:: WHAT THE EXERCISE ASKS ::
State how many lines of the entries below hold the word "frames"; reply with nothing but the number.

Top of RECORDS FOR THE EXERCISE

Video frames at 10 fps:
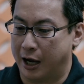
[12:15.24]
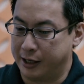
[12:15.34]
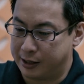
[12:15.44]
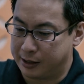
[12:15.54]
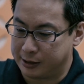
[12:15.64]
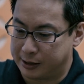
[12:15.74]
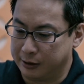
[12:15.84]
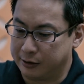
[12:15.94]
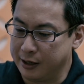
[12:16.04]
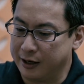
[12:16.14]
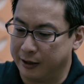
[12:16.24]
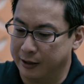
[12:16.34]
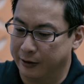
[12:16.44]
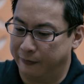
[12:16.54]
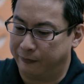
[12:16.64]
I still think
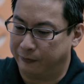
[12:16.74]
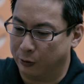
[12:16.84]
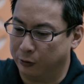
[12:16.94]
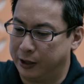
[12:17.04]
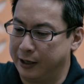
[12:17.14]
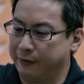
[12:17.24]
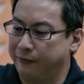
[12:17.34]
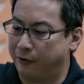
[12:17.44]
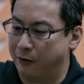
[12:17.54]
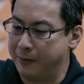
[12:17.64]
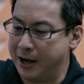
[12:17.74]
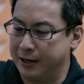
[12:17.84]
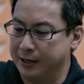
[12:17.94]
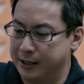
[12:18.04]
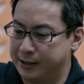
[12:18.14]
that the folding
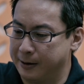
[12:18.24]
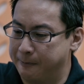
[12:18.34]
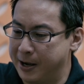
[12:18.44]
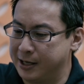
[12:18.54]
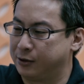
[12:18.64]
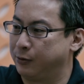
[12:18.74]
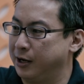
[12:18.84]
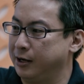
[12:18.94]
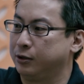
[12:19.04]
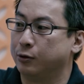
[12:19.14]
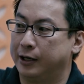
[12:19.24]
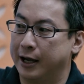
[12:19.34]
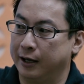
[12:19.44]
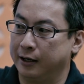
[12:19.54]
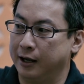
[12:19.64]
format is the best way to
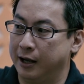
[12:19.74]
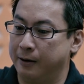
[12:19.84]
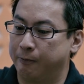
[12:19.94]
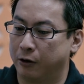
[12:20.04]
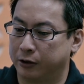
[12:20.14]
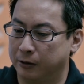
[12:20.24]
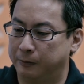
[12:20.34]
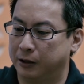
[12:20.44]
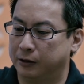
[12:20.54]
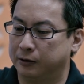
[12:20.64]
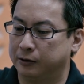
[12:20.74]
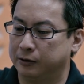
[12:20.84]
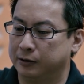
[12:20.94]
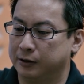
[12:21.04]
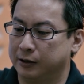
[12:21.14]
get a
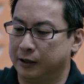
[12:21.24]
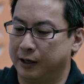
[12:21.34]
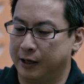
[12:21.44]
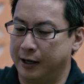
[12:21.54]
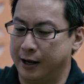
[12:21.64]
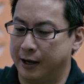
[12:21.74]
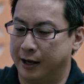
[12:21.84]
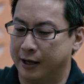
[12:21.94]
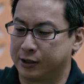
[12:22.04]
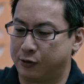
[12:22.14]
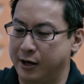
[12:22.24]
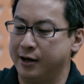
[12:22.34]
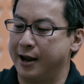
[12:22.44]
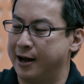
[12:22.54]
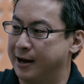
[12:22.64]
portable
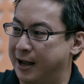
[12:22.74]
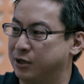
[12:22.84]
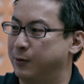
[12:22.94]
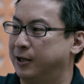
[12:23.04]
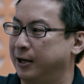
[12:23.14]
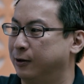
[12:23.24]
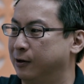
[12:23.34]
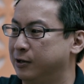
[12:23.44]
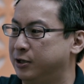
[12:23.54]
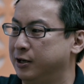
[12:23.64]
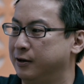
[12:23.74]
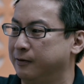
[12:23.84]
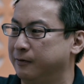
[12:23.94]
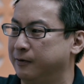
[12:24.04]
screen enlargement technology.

Bottom of RECORDS FOR THE EXERCISE
Top of RECORDS FOR THE EXERCISE

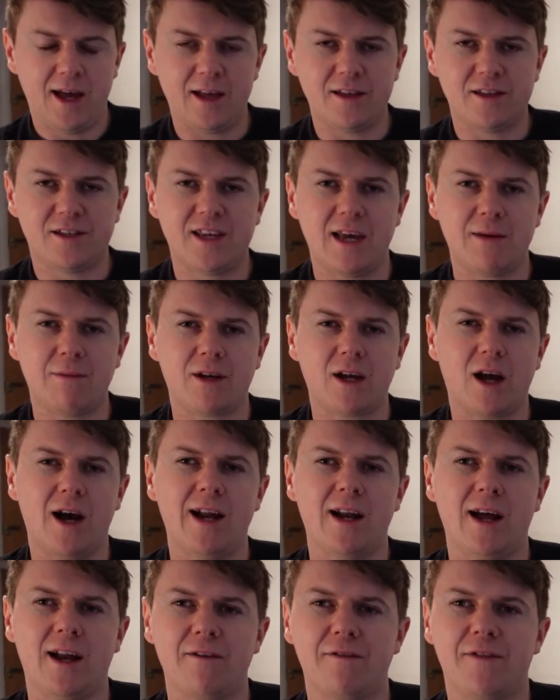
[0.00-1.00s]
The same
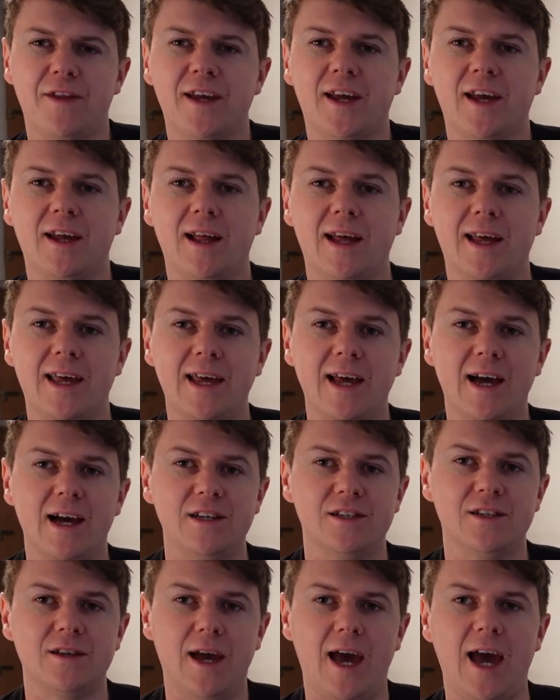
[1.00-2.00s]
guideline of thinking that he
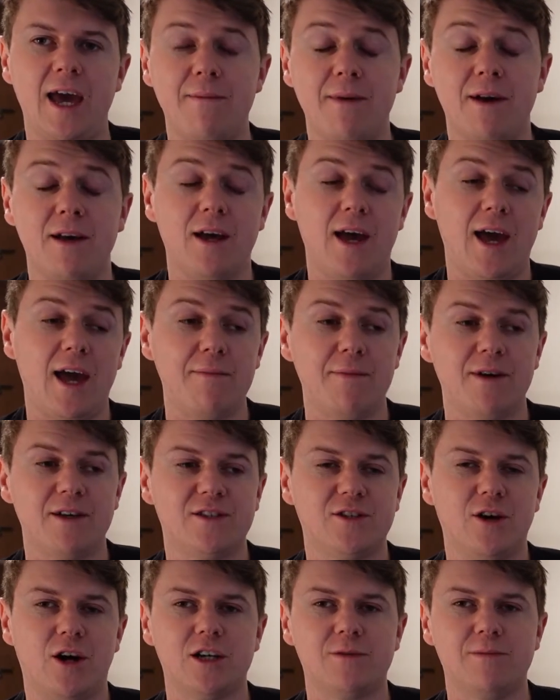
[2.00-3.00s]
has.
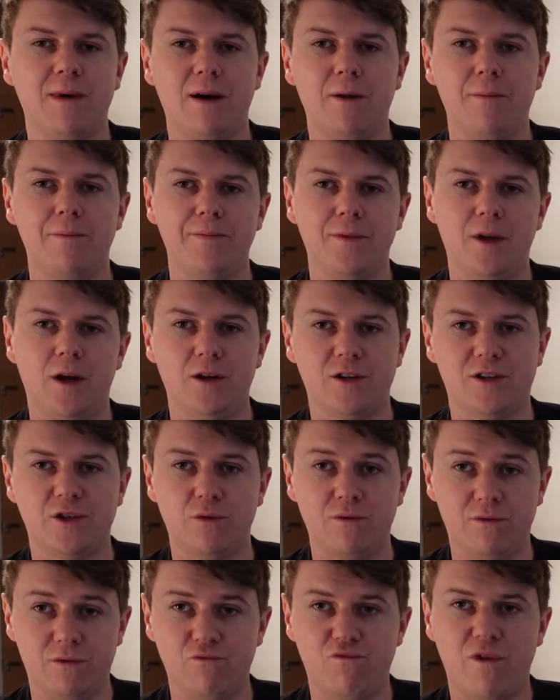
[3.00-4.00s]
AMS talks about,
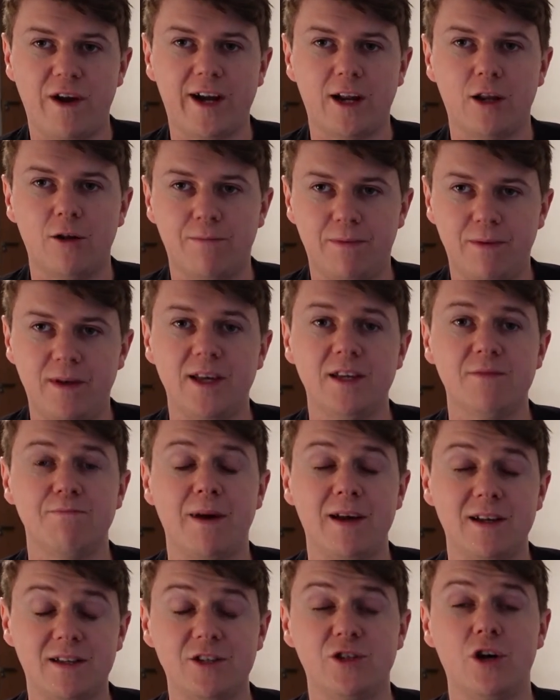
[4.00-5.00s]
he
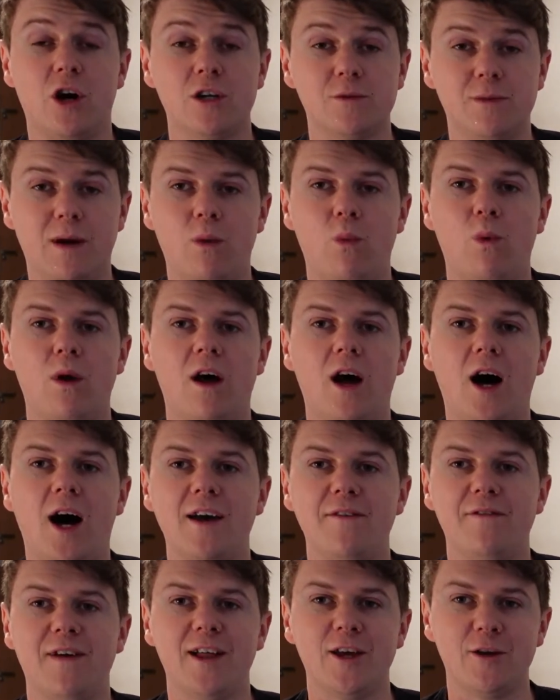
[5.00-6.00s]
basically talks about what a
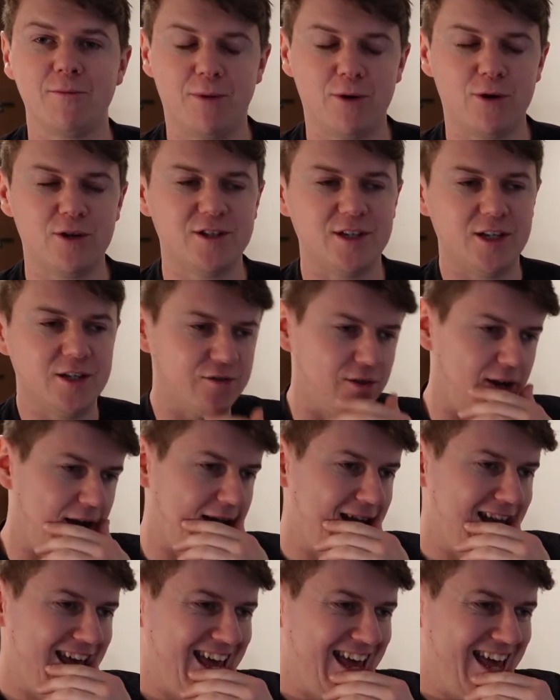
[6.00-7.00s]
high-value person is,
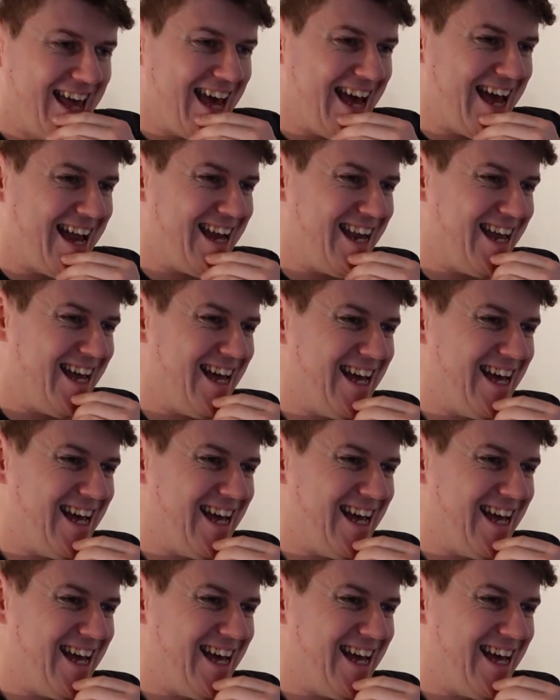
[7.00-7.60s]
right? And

Bottom of RECORDS FOR THE EXERCISE
Top of RECORDS FOR THE EXERCISE

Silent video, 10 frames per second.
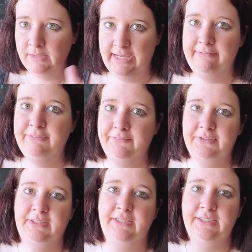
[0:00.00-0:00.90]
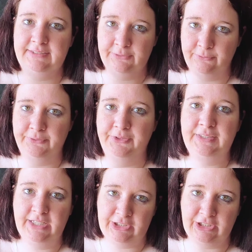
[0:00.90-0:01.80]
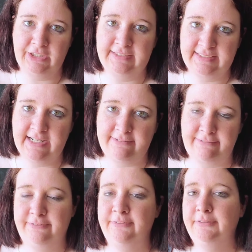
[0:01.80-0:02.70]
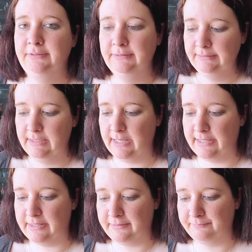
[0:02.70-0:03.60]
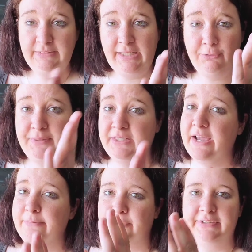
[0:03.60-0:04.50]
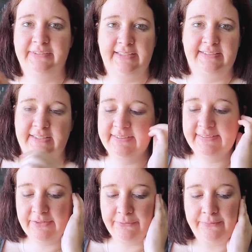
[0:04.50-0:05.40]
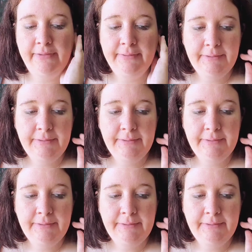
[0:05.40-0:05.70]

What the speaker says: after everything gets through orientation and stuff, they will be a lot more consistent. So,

Bottom of RECORDS FOR THE EXERCISE

:: OUTPUT ::
2